Roberts wrote at length, and with a tone of awe, about what a revolutionary and unforeseen technology of cell phones. He wrote they "are now such a pervasive and insistent part of daily life that the proverbial visitor from Mars might conclude they were an important feature of human anatomy."
He remarked that three-fourths of smart phone users say they are within five feet of their phones most of the time and 12 percent admit to looking at the phones in the shower.
The chief justice said that a cell phone in a pocket is much different from a wallet or crumpled cigarette wrapper:
"Cell phones differ in both a quantitative and a qualitative sense from other objects that might be kept on an arrestee's person. The term 'cell phone' is itself misleading shorthand; many of these devices are in fact minicomputers that also happen to have the capacity to be used as a telephone. They could just as easily be called cameras, video players, rolodexes, calendars, tape recorders, libraries, diaries, albums, televisions, maps, or newspapers. One of the most notable distinguishing features of modern cell phones is their immense storage capacity. Sixteen gigabytes translates to millions of pages of text, thousands of pictures, or hundreds of videos."
He reasoned that storage capacity "has several interrelated consequences for privacy.
- "First, a cell phone collects in one place many distinct types of information -- an address, a note, a prescription, a bank statement, a video -- that reveal much more in combination than any isolated record.
- "Second, a cell phone's capacity allows even just one type of information to convey far more than previously possible. The sum of an individual's private life can be reconstructed through a thousand photographs labeled with dates, locations, and descriptions; the same cannot be said of a photograph or two of loved ones tucked into a wallet.
- "Third, the data on a phone can date back to the purchase of the phone, or even earlier....
- "Finally, there is an element of pervasiveness that characterizes cell phones but not physical records. Prior to the digital age, people did not typically carry a cache of sensitive personal information with them as they went about their day."

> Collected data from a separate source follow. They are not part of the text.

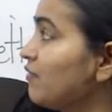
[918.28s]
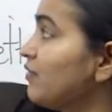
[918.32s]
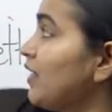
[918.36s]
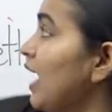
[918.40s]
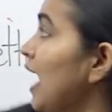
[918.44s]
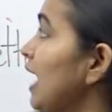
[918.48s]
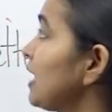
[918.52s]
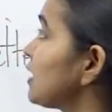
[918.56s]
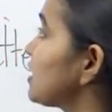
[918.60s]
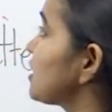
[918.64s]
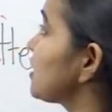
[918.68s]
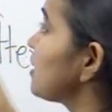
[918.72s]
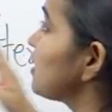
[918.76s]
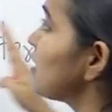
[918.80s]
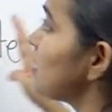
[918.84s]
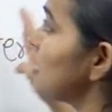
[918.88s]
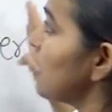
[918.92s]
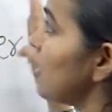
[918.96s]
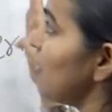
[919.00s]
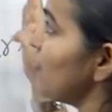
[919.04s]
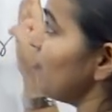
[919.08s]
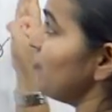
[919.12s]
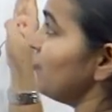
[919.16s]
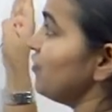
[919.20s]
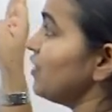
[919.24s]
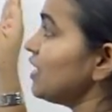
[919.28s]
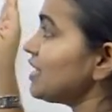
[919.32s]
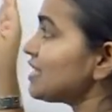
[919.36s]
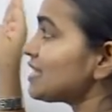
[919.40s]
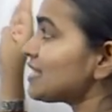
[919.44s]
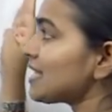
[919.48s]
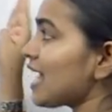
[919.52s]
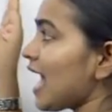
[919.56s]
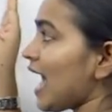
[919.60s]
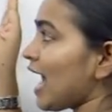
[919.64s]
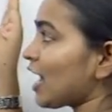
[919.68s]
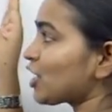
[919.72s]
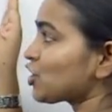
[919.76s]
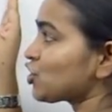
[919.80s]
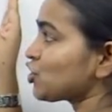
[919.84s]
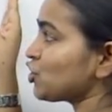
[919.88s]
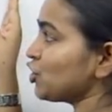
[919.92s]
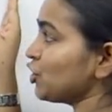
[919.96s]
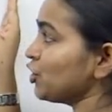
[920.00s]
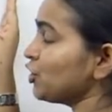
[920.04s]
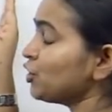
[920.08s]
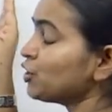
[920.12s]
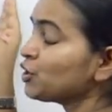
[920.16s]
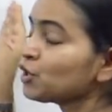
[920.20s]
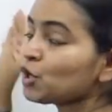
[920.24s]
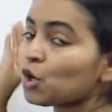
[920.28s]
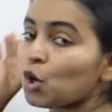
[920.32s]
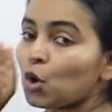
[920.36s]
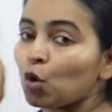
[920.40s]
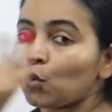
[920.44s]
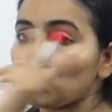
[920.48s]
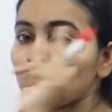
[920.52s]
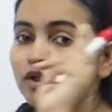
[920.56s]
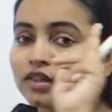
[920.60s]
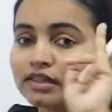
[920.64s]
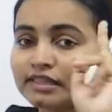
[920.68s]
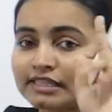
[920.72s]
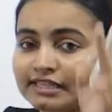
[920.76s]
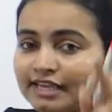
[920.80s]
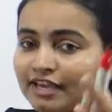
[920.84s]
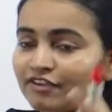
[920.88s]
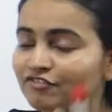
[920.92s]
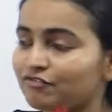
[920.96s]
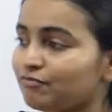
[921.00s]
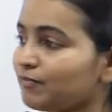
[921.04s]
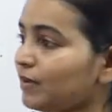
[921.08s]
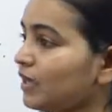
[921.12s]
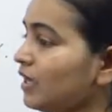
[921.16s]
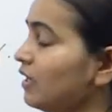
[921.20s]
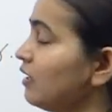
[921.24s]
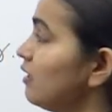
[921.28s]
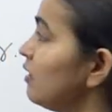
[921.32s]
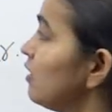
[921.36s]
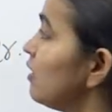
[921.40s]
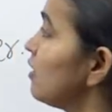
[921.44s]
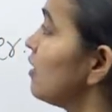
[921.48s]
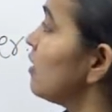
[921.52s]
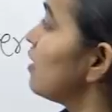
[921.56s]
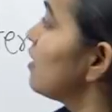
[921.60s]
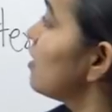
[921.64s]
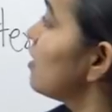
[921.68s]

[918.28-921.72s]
that this action will give me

The use of apps only increases the amount of private information on cellphones, Roberts wrote. And cloud storage made it problematic to apply a search incident to arrest exception to data that was not even in the vicinity of the person arrested.
Roberts acknowledged police concerns that a prisoner's cellphone could be wiped clean of evidence by remote command or that it could be encrypted through a locking system. But he said police had ways to deal with these problems. By disconnecting the phone from the web, police could remove the possibility of remote destruction of evidence. And they could counter encryption by putting a cellphone in a bag that is impervious to radio waves.